How to Buy and Invest

The first thing to remember is that “private companies” is a very broad categorization. In fact, the National Bureau of Economic Research states that “publicly traded companies constitute less than 1 percent of all U.S. firms,” though they make up a third of U.S. employment. There is a huge difference between investing in your brother’s side business which he runs out of a garage and well-known private businesses such as Koch Industries and Ernst & Young.

 

And the reality is that the side business is the business which you will have access to, because you almost certainly do not have access to what large private companies are doing. Access is key to both being able to invest in the private company as well as knowing whether it is the right decision. Without access, you have limited knowledge. And with limited knowledge, that interesting private company might as well be faking blood tests for all you know.

 

Doing the Legwork

 

If you are looking at investing or becoming part of a small private company, they are a few things you should pay attention for.

 

An important step is to make sure that this private company is a limited liability company.

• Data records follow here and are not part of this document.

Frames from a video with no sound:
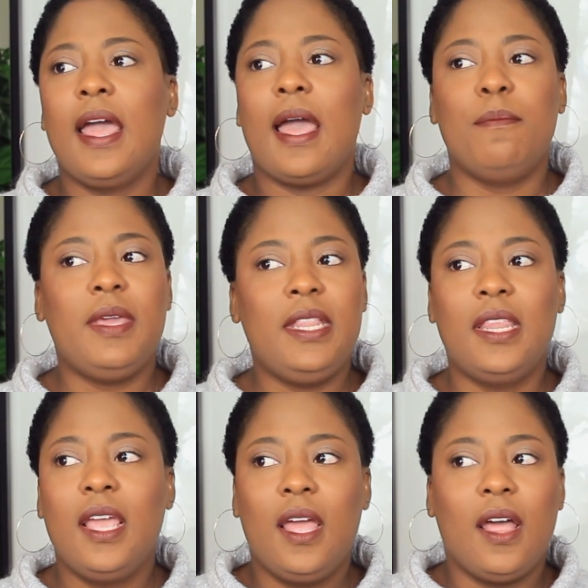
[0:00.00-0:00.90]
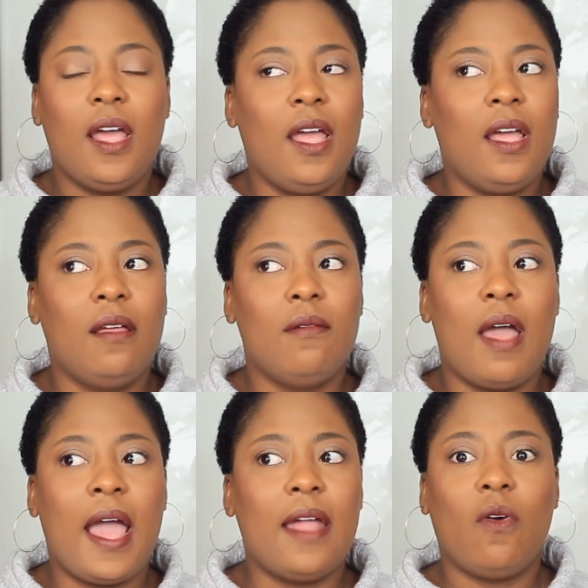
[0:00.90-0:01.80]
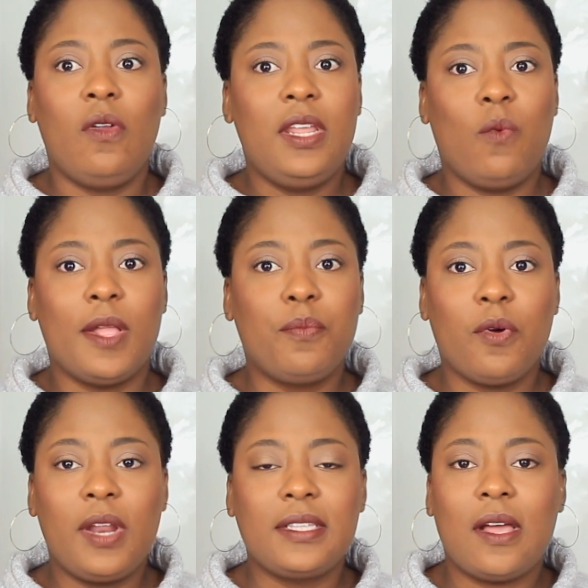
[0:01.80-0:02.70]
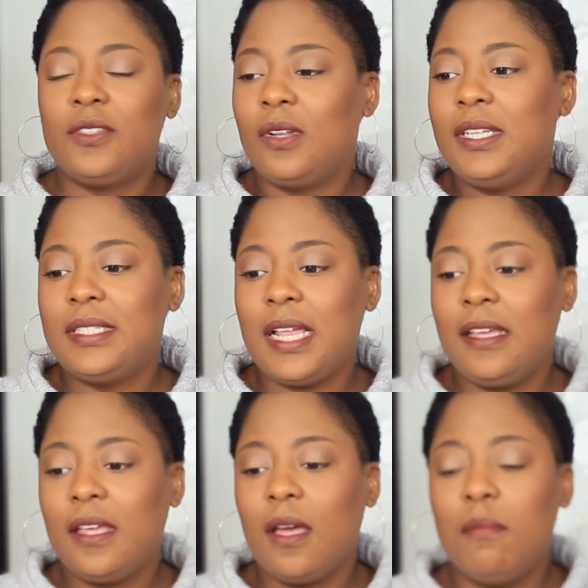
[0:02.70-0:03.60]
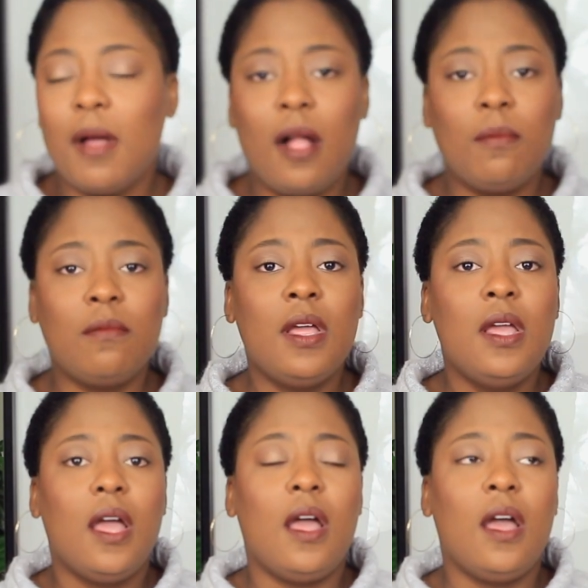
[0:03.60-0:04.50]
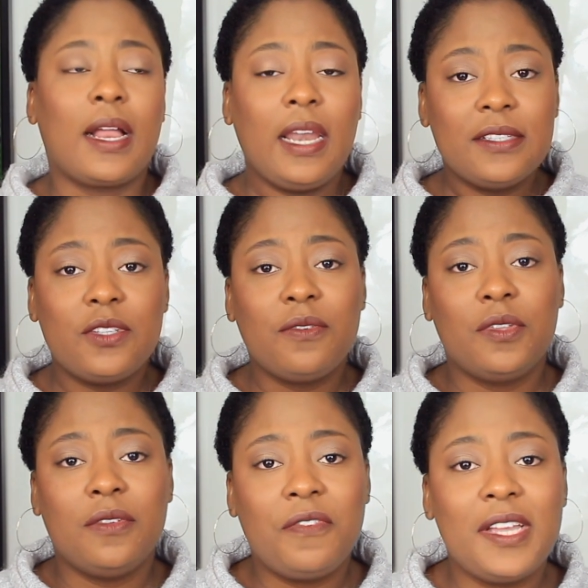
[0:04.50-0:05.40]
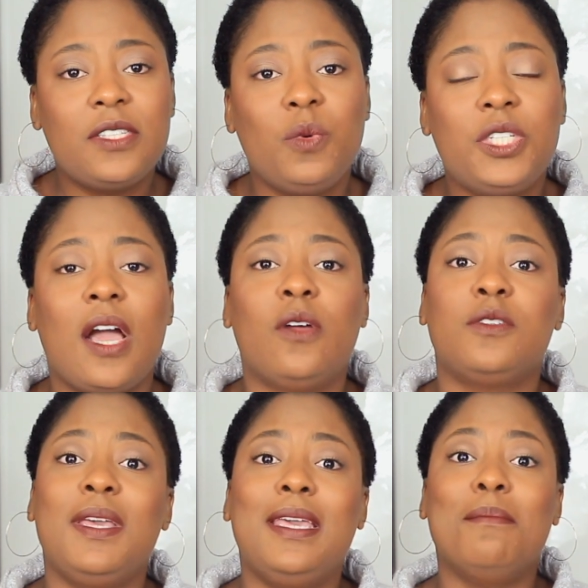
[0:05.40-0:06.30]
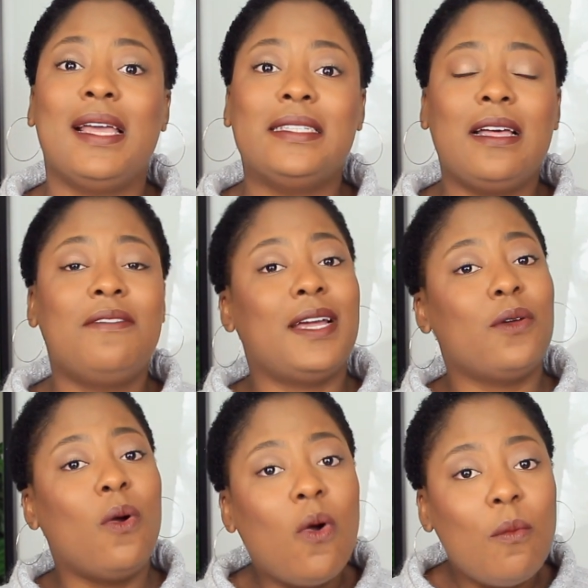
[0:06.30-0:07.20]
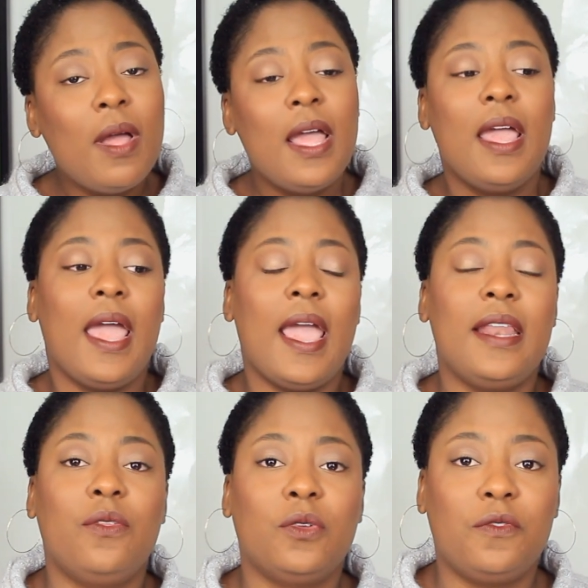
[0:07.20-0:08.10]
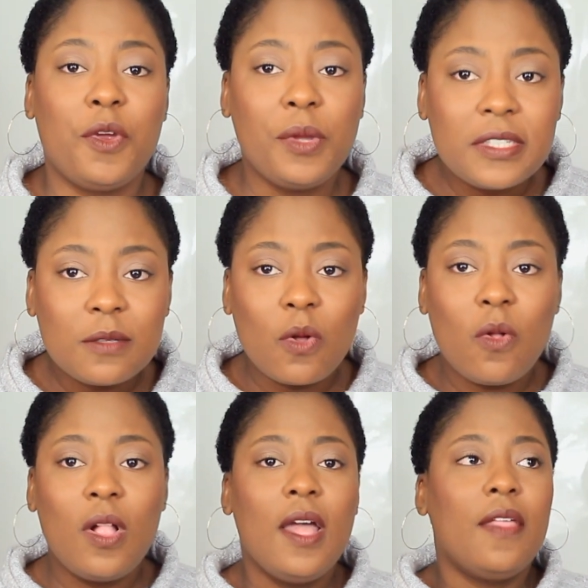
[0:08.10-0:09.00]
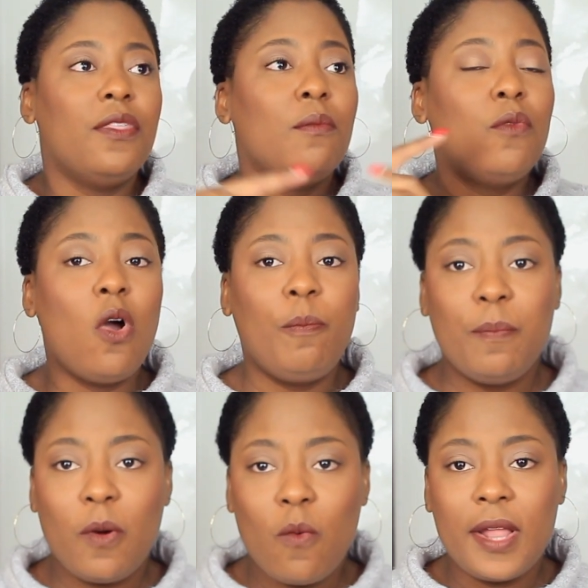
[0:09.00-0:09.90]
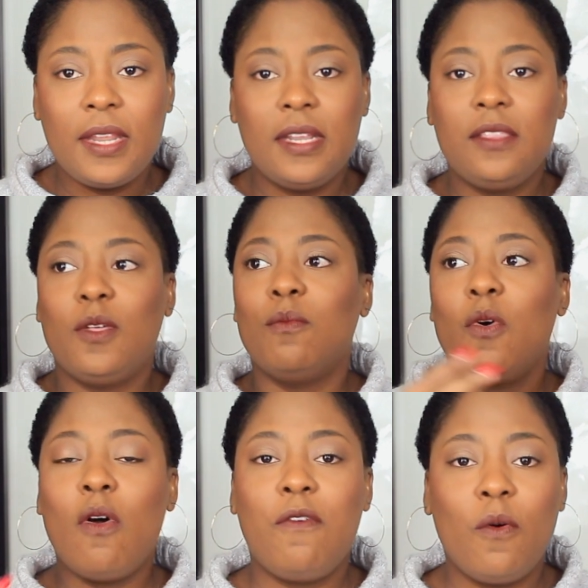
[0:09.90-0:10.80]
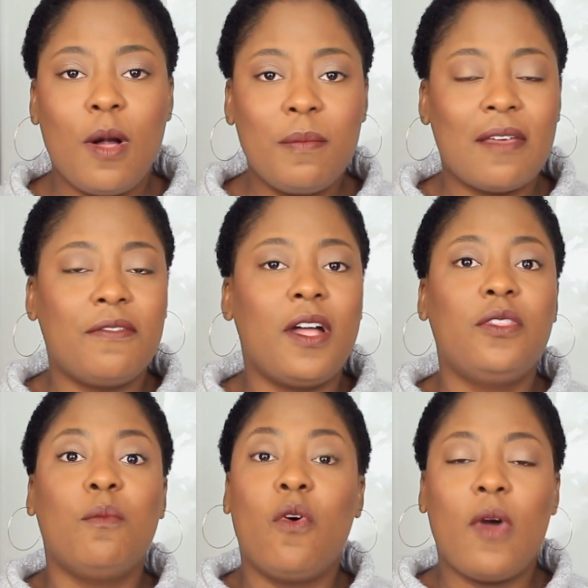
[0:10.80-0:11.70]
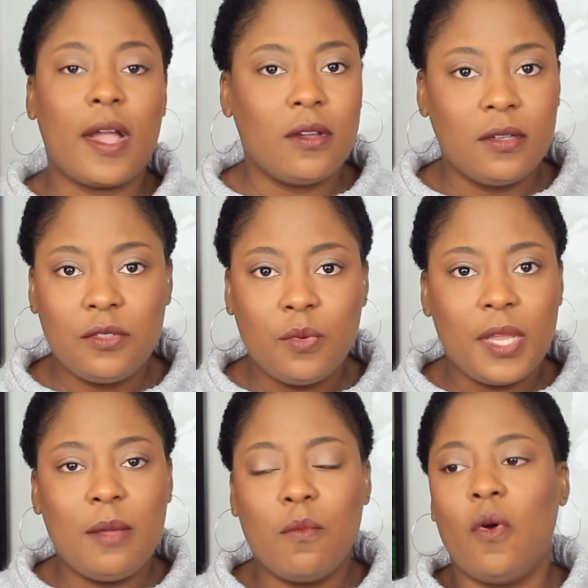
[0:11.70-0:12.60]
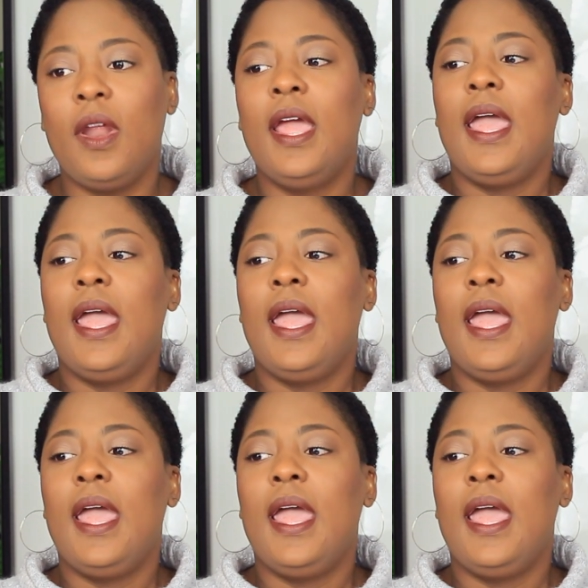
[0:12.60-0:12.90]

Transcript: I mean, I had only one product. I was only selling a balm cleanser for the face, which I was making myself at home, and it was very small. The more people wanted it, the more overwhelmed I felt, the more I couldn't do anymore.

The reality is that most small private businesses are going to fail, and you need to protect yourself from that scenario. A limited liability clause ensures that investors will not lose any more money than they sunk directly into the business, and thus will not need to give up assets to pay off the company’s debt.

 

Talk to the business’s leaders, forge strong connections with them, and get an idea of how they plan to keep growing and what their finances are like. But do not get too close and avoid investing in a close friend or relative’s business idea. Personal feelings should not cloud rational judgments, and the acrimony caused by a failed business can devastate even the strongest bonds.

 

What is the Exit Point?

 

So you have brought a portion of a private business which you believe will be successful. But even if you are correct, cashing out of your wise judgment is far more difficult than with a public business. You cannot just sell private stock shares on the open market.

 

Three are three methods for turning your equity into cash. A company can decide to buy you out, it may go public, or another company may choose to buy the company and your shares out. But that may not happen for years. Many of Uber’s or Pinterest’s early investors were willing to sit on their equity for years before cashing out recently, which further shows that private investment is primarily a game for the wealthy and well connected.

 

Why Private Beats Public

 

Everything listed above should make it clear that investing in private companies holds some significant disadvantages over public companies, so why invest in private companies at all? There is the obvious advantage of getting in on the ground floor for private companies, but there are also a few other advantages.

 

Possibly the biggest reason why companies stay private is because they do not have to worry about the quarterly report and irrational market expectations. Private companies have an easier time making tough short-term decisions that may pay off in the long term.

 

Furthermore, we are in a market where the rewards from going public are smaller than ever. The money earned from an IPO is siphoned away by underwriters and existing shareholders, and it is easier than ever for private companies to raise money from private investors. According to Business Insider, a Goldman Sachs report found that “the biggest newly public companies would’ve created more value for themselves by staying private.”

 

Hard Work May Not be Worth the Reward

 

But while those are reasons for companies to stay private, those are not reasons for why you should invest in them. And unless you are someone who has wealth and connections, the reality is that it can be hard to find good private companies. You may find private companies nearby, but it can be hard to gain access to relevant information and such small businesses often fail completely.

That bitter feeling of missing out on a company in hindsight may feel harsh. But understand that while you have missed out on that hit, you also avoided dumping money on far more many misses.